A FORMER minister, whose influence was felt in Summertown and Blackbird Leys, has died aged 100.

Geoffrey Beck spent a decade-and-a-half as a Congregational minister in Summertown and worked with The Right Reverend Dr David Jenkins to pioneer a church for workers at the Cowley car plant.

He was also a talented cricketer, representing Oxford University and Oxfordshire in the 1940s and 50s.

Geoffrey Beck was born on June 16, 1918, in Wisbech, Cambridgeshire, son of Edward Beck and Lilian Beck (neé Wonfor).

After winning a scholarship to Whitgift School in Croydon, he studied theology at Mansfield College, Oxford, from 1942 to 1946, studying for much of his degree under the shadow of the Second World War.

In his younger years, Mr Beck was also known for his cricket and represented Oxford University as a middle-order batsman.

He played in the one-day university matches between Oxford and Cambridge in 1943 and 1945, top-scoring in the former.

After completing his degree, Mr Beck began his career in 1946 as a Congregational minister, serving for four years in Eccleston, St Helens.

This was also a significant year personally, as Mr Beck married Joy Crookshank, a Cambridge graduate from Ditchling, Sussex, who was a fellow member of the Student Christian Movement.

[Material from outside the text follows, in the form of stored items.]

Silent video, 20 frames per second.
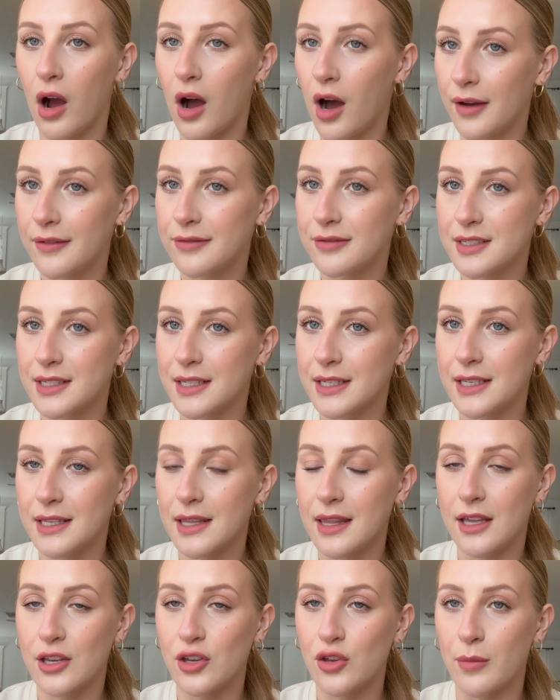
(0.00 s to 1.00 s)

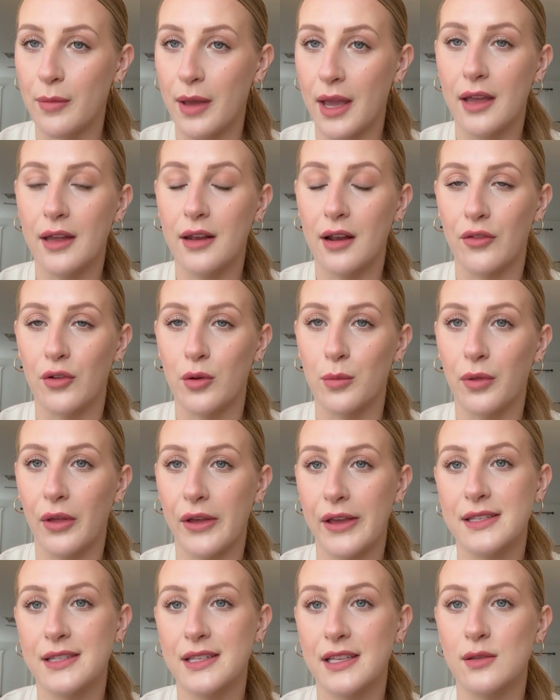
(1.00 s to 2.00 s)
often than you may in other
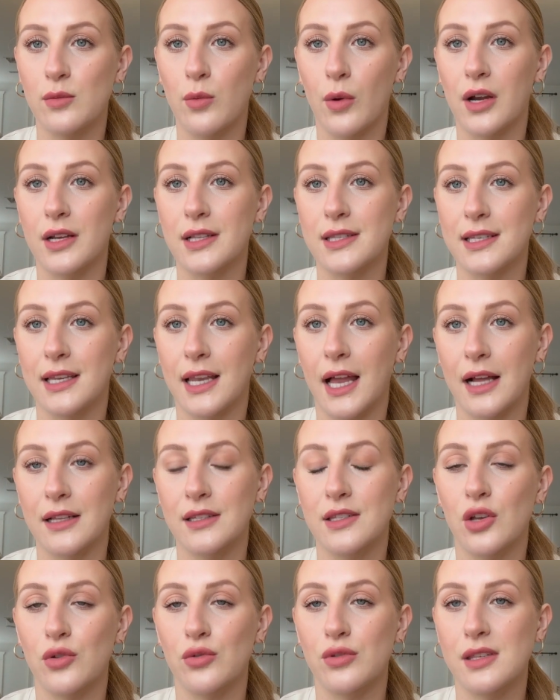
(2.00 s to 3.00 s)
places where it's
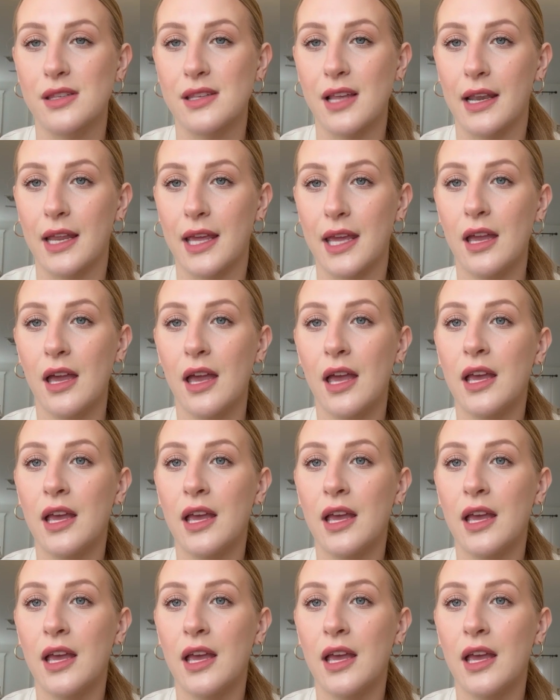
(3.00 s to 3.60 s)
not so sunny.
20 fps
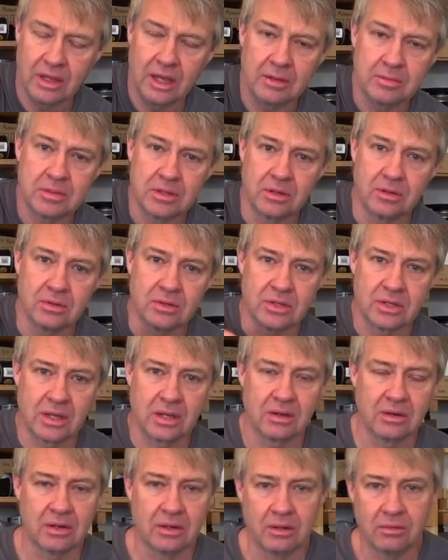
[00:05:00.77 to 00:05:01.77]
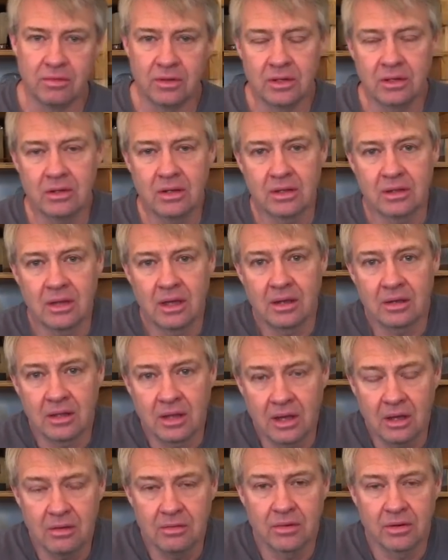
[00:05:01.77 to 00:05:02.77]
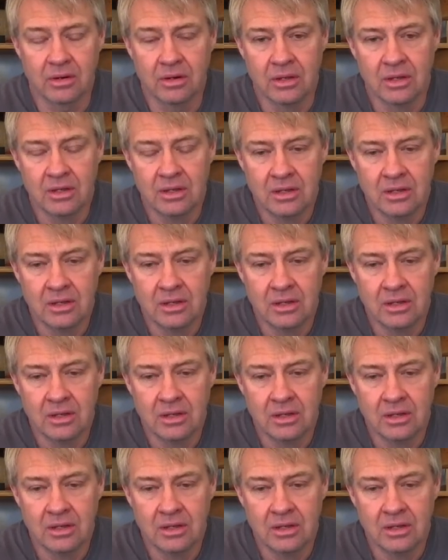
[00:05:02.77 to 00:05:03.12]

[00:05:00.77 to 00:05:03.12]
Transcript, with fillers: Absolute Sound. And if you look at that cover,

When first-class cricket resumed after the Second World War, Mr Beck played three matches for Oxford, notching a highest score of 50 against Surrey in his first match.

He later played two matches for Oxfordshire in the Minor Counties Championship in 1951.

Starting in 1950, Mr Beck spent 15 years as Congregational Minister in Summertown, where he lived and fostered a friendly environment.

Churchgoers still remember his capacity for friendship, along with his wife Joy and their four children Rachel, Stephen, Hilary and Elizabeth who helped to welcome others into the church.

Notably, Mr Beck worked with David Jenkins, then chaplain at Queens College and later Bishop of Durham, to pioneer a multi-church partnership in Blackbird Leys for the 25,000 workers at the Morris Motors car plant in Cowley.

In 1965, Mr Beck became the first Warden of the Chapel of Unity attached to the new Coventry Cathedral. Two years later, he was at the centre of an historic moment, when the apostolic delegate, the Pope’s official representative, was received in an Anglican Cathedral for the first time since the Reformation.

In his final years, Mr Beck co-founded the Adam von Trott Memorial Appeal Project, in honour of the German lawyer - a former Oxford student - who was involved in the plot to assassinate Hitler in 1944.

The scheme provides scholarships to German students studying at Mansfield College.

In 2014, the German government awarded Mr Beck the Cross of the Order of Merit in honour of his work.

Mr Beck’s wife died in 2000. In his retirement he lived in East Sussex and died on March 5.

A thanksgiving service was held in Eastbourne on March 19.